We also don't seem to have the safeguards in place in regard to how that information is shared, except for this statement by the RCMP. They don't agree with rules being put in place to make sure it's being safeguarded, and we're supposed to believe that they take a “principled approach”, so that should be good enough. Do you think that's good enough?

4 p.m.

Privacy Commissioner of Canada

Jennifer Stoddart

No. I disagree with that approach, not only here, but in the public safety committee, where we appeared last week. This points to at least two of our recommendations. One is the necessary change from “recorded” simply to “information”. That is the standard in PIPEDA. That would allow the inclusion of privacy protections to such things as genetic data, GPS location, and so on, whether or not it was in a recorded form. Another recommendation that we think is not that difficult to implement and is necessary now is to have some kind of what we call in the jargon “privacy management framework” with standards.

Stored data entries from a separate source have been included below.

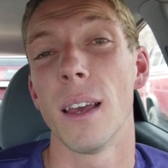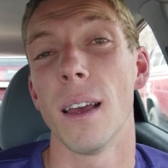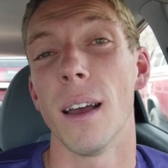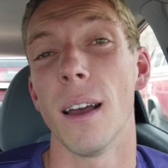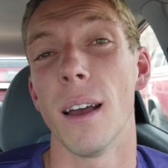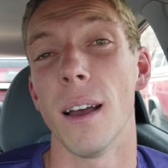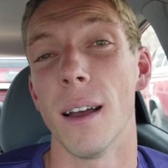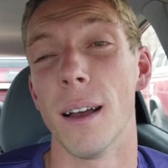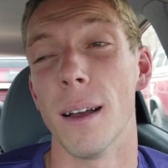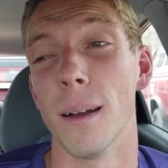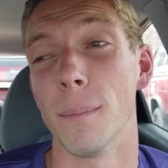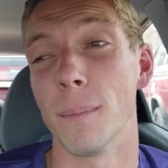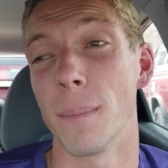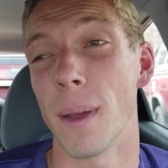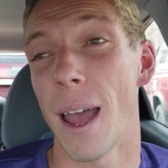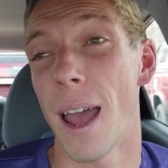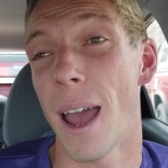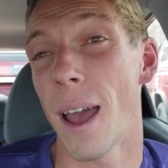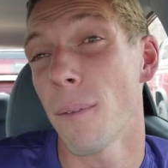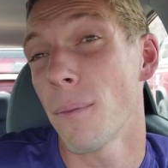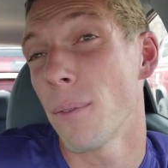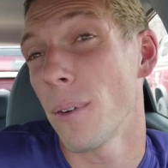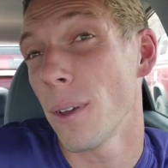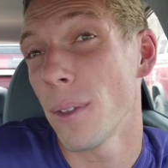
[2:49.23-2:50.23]

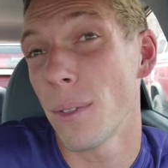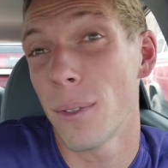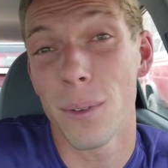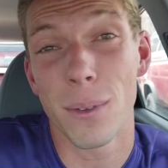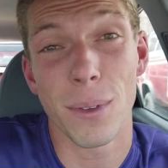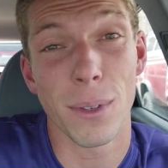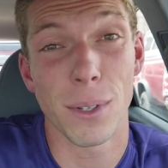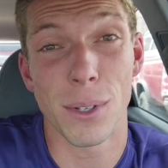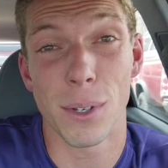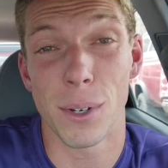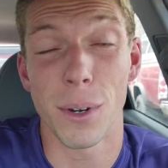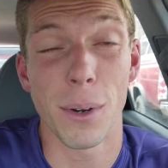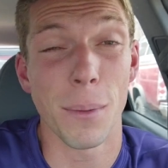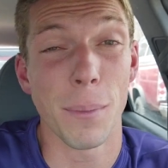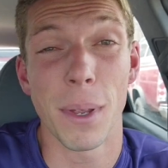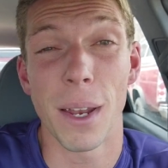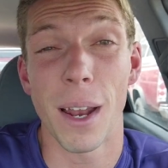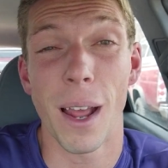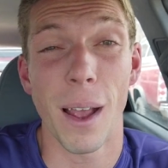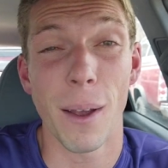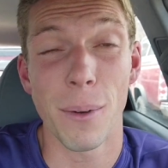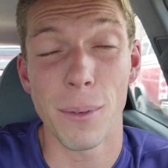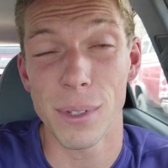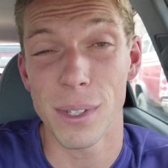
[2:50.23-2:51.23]
Halfway through the
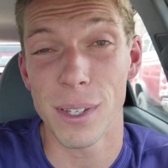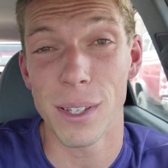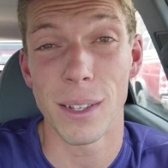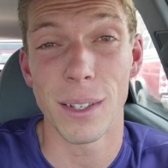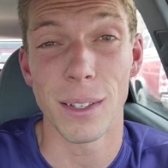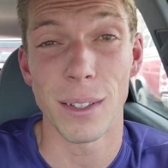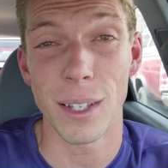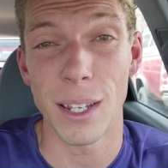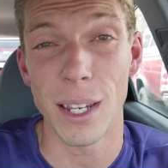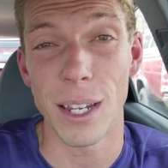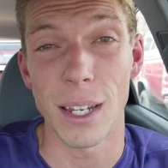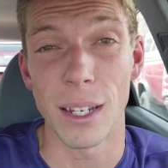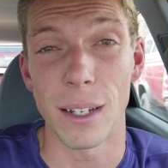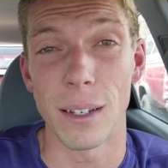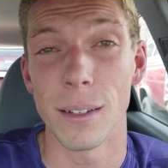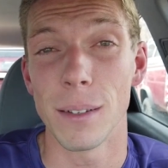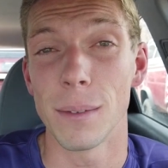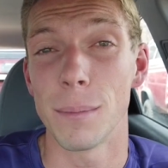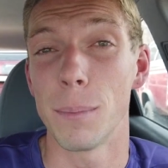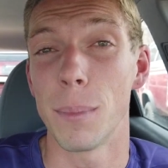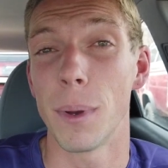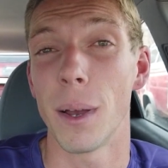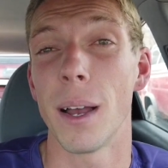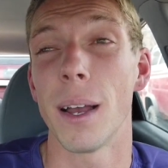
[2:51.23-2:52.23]
tournament, I was in the lead,
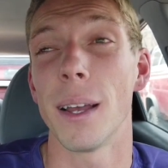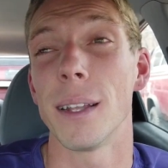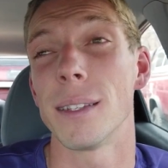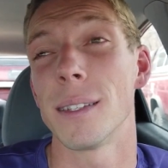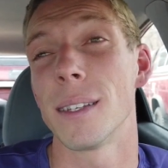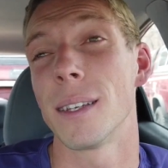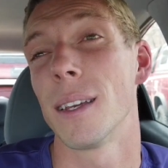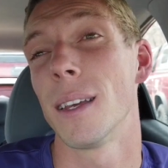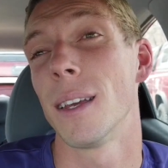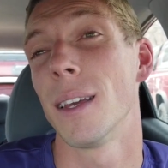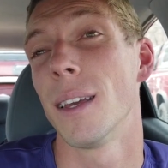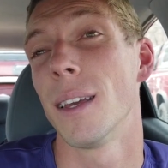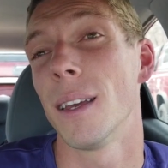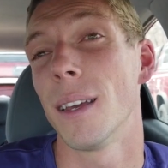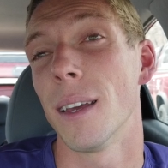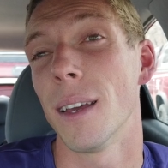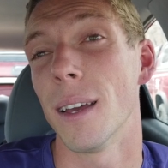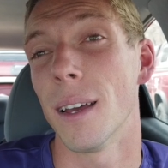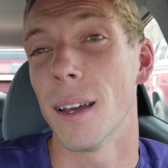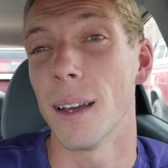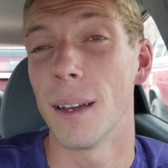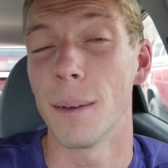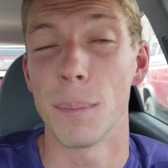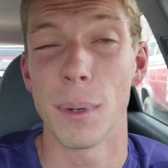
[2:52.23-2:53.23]
but
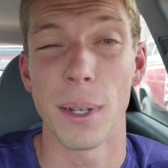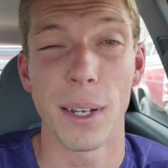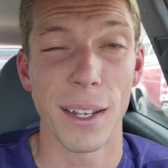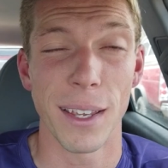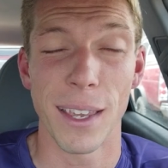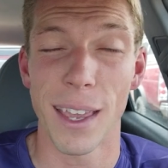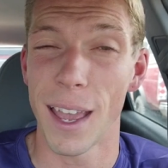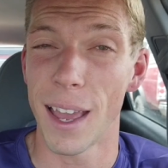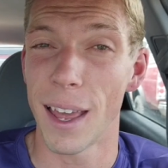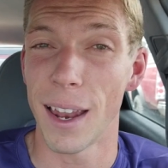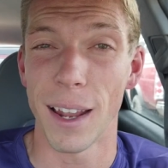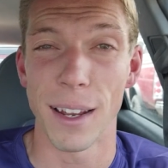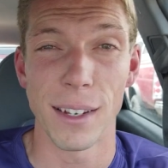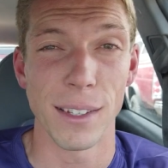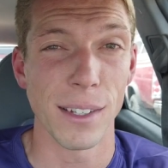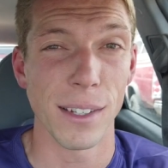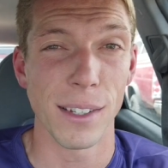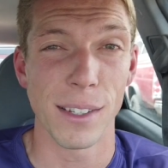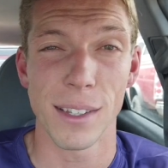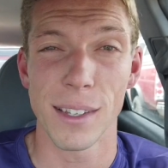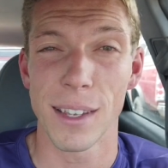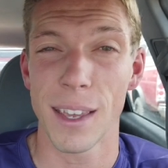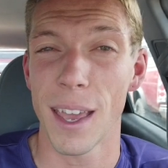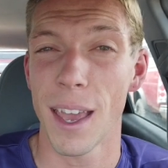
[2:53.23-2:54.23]
again, I
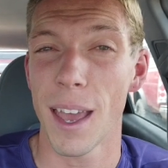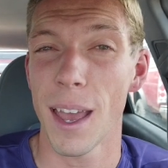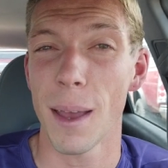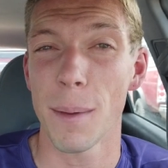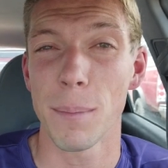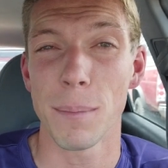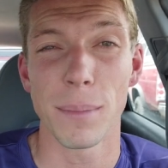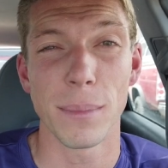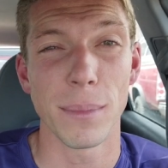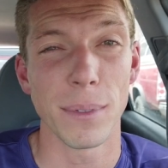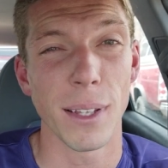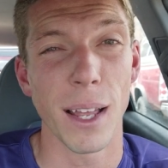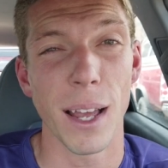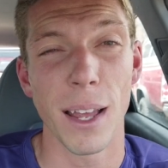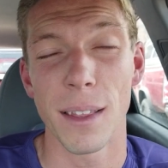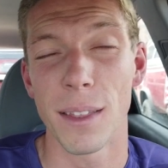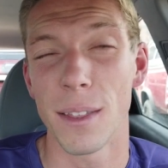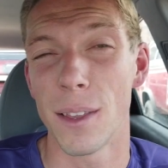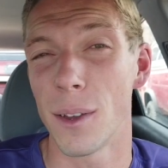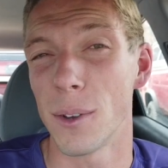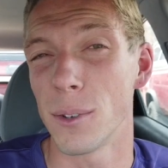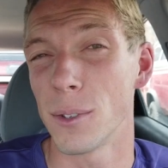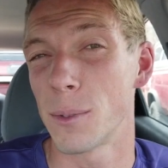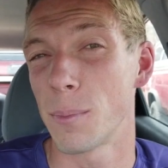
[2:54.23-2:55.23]
just kept
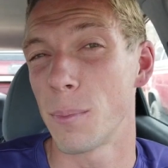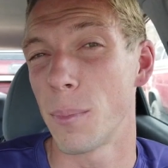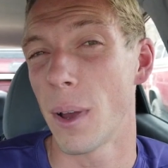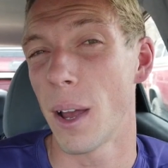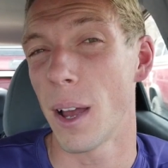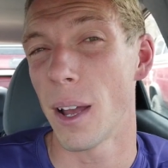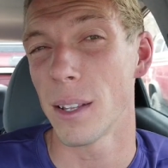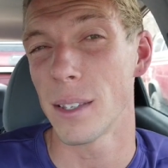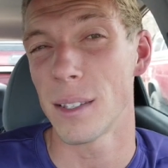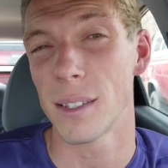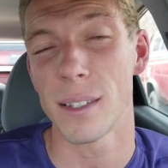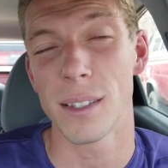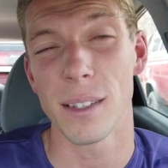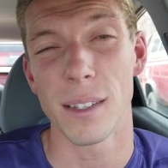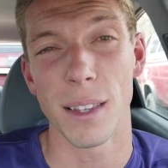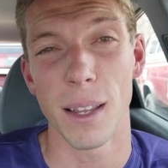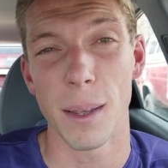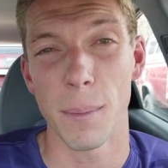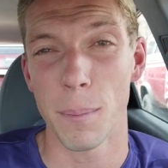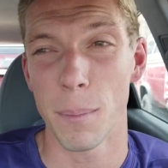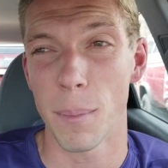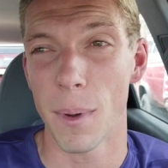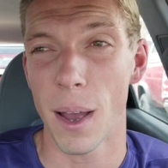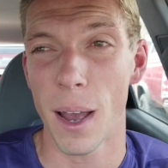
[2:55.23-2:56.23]
letting those putts
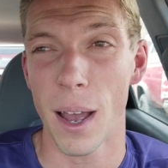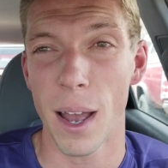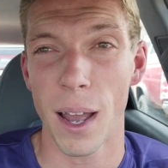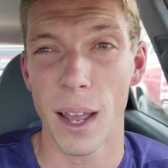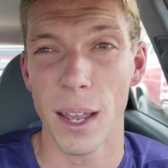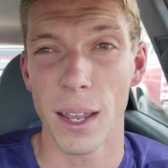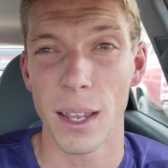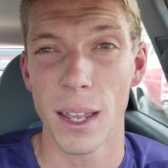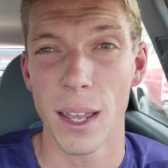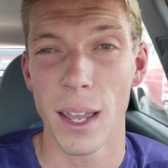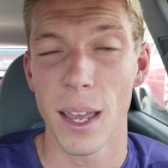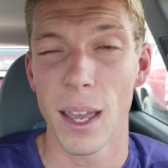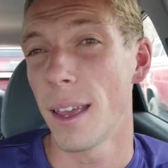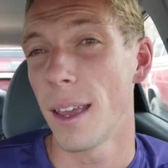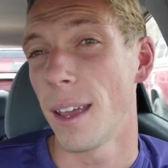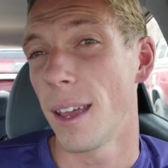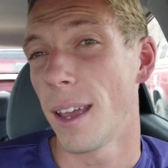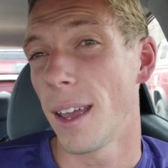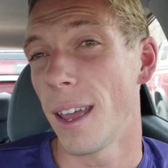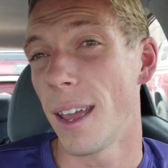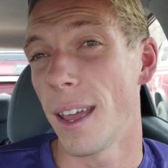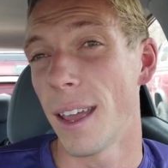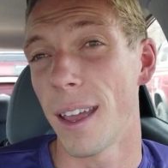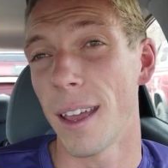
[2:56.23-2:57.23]
slip by
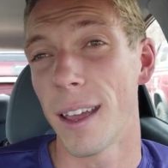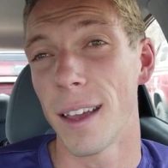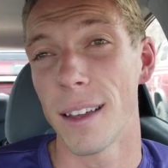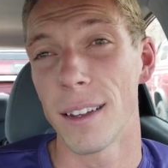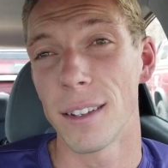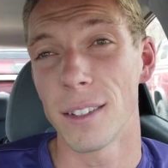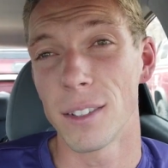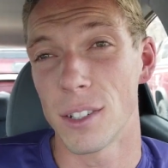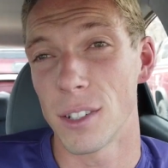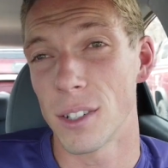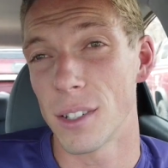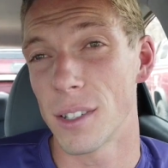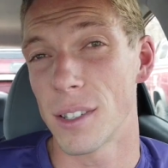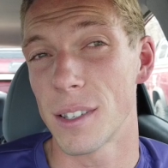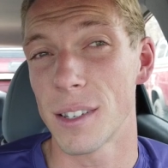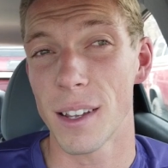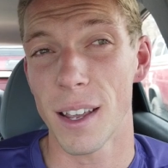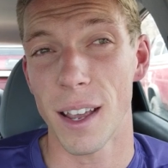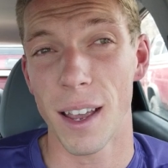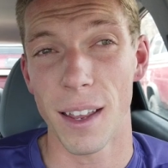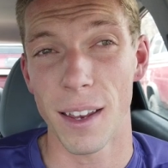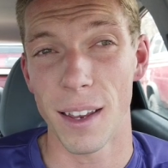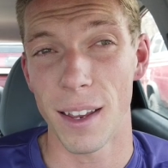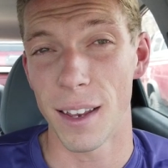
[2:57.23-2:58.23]
and just
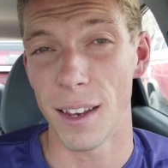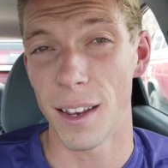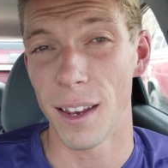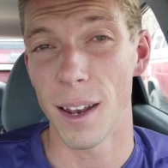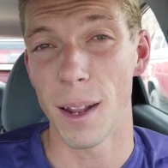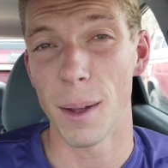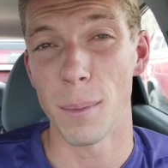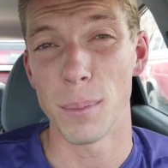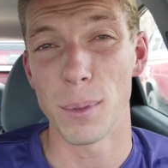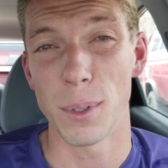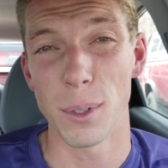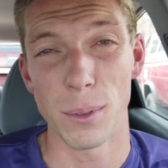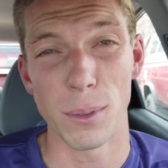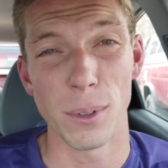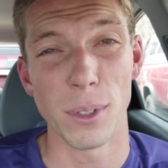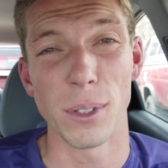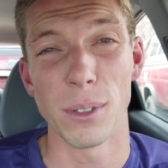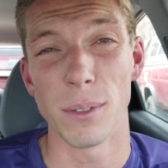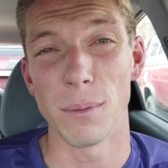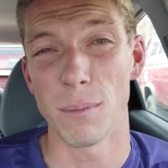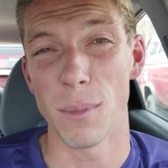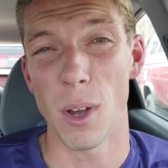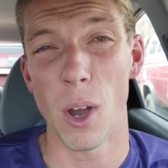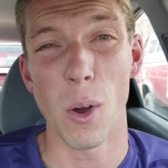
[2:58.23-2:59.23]
kind of ended up
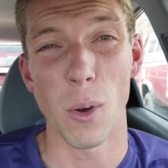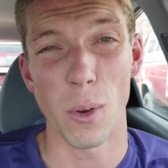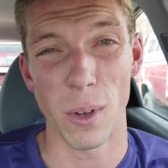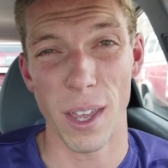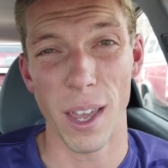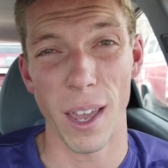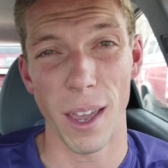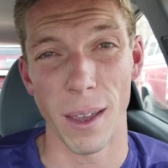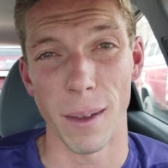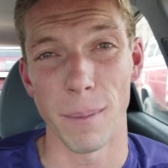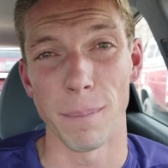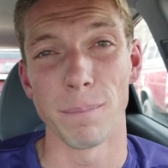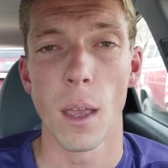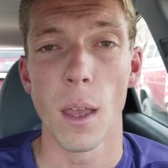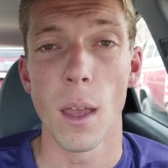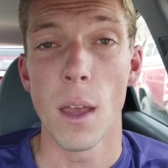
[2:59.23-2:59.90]
doing okay.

What are the standards for the RCMP to share information abroad? On what conditions? How long is it going to keep the information? What is it going to do with the information? What are some tests for this information? We've called for a necessity test—I think this joins our recommendations to the other committee—and we need some kind of public oversight. The RCMP is the only body now that still does not have major oversight. And I think this may explain the lack of comprehension and the lack of empathy, I guess, with some of our suggestions, because presumably this would be material for oversight by an eventual oversight mechanism or committee.

4 p.m.

NDP

The Vice-Chair NDP Bill Siksay

Thank you, Mr. Wrzesnewskyj. That's your seven minutes.

Mrs. Thi Lac, you have the floor for seven minutes.

4 p.m.

Bloc

Ève-Mary Thaï Thi Lac Bloc Saint-Hyacinthe—Bagot, QC

Good afternoon, Madam Commissioner.

I have three little questions. In your presentation, you said that there is no discrepancy between the fact that complainants...You refuse to investigate, because your discretionary power allows you to do so; complainants can go directly to Federal Court if your office refuses to investigate. But, for people requesting that recourse, it would not be without cost.